• _EXERCISE DESCRIPTION_:
Your reply should be an exact copy of every entry, with the pictures removed.

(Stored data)

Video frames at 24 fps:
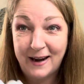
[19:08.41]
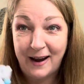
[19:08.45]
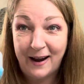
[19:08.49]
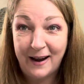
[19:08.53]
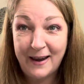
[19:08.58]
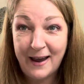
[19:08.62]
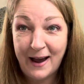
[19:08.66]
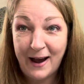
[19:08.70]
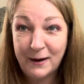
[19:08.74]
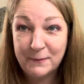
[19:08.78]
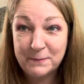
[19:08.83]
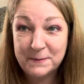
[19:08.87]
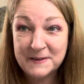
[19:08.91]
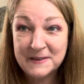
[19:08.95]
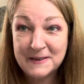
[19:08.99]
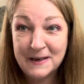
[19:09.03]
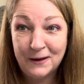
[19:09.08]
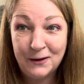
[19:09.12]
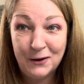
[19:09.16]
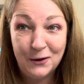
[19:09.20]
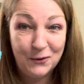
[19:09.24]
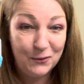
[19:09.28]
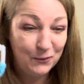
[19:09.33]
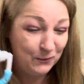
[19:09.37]
I
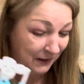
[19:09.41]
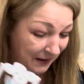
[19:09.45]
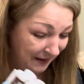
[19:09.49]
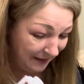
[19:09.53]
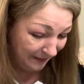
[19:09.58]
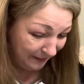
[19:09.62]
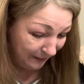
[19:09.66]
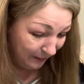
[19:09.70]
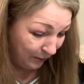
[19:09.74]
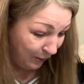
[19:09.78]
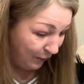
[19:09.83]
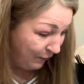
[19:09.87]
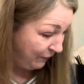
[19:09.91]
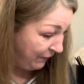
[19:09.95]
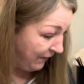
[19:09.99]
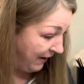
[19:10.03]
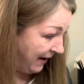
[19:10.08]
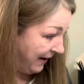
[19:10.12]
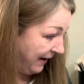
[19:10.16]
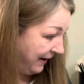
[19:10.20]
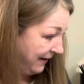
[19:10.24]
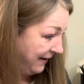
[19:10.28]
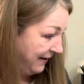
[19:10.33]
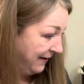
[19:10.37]
absolutely love
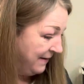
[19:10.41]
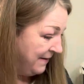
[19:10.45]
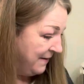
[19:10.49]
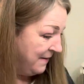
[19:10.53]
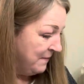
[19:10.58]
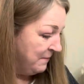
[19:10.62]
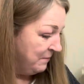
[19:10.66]
it.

• _WORKED SOLUTION_:
Video frames at 24 fps:
[19:08.41]
[19:08.45]
[19:08.49]
[19:08.53]
[19:08.58]
[19:08.62]
[19:08.66]
[19:08.70]
[19:08.74]
[19:08.78]
[19:08.83]
[19:08.87]
[19:08.91]
[19:08.95]
[19:08.99]
[19:09.03]
[19:09.08]
[19:09.12]
[19:09.16]
[19:09.20]
[19:09.24]
[19:09.28]
[19:09.33]
[19:09.37]
I
[19:09.41]
[19:09.45]
[19:09.49]
[19:09.53]
[19:09.58]
[19:09.62]
[19:09.66]
[19:09.70]
[19:09.74]
[19:09.78]
[19:09.83]
[19:09.87]
[19:09.91]
[19:09.95]
[19:09.99]
[19:10.03]
[19:10.08]
[19:10.12]
[19:10.16]
[19:10.20]
[19:10.24]
[19:10.28]
[19:10.33]
[19:10.37]
absolutely love
[19:10.41]
[19:10.45]
[19:10.49]
[19:10.53]
[19:10.58]
[19:10.62]
[19:10.66]
it.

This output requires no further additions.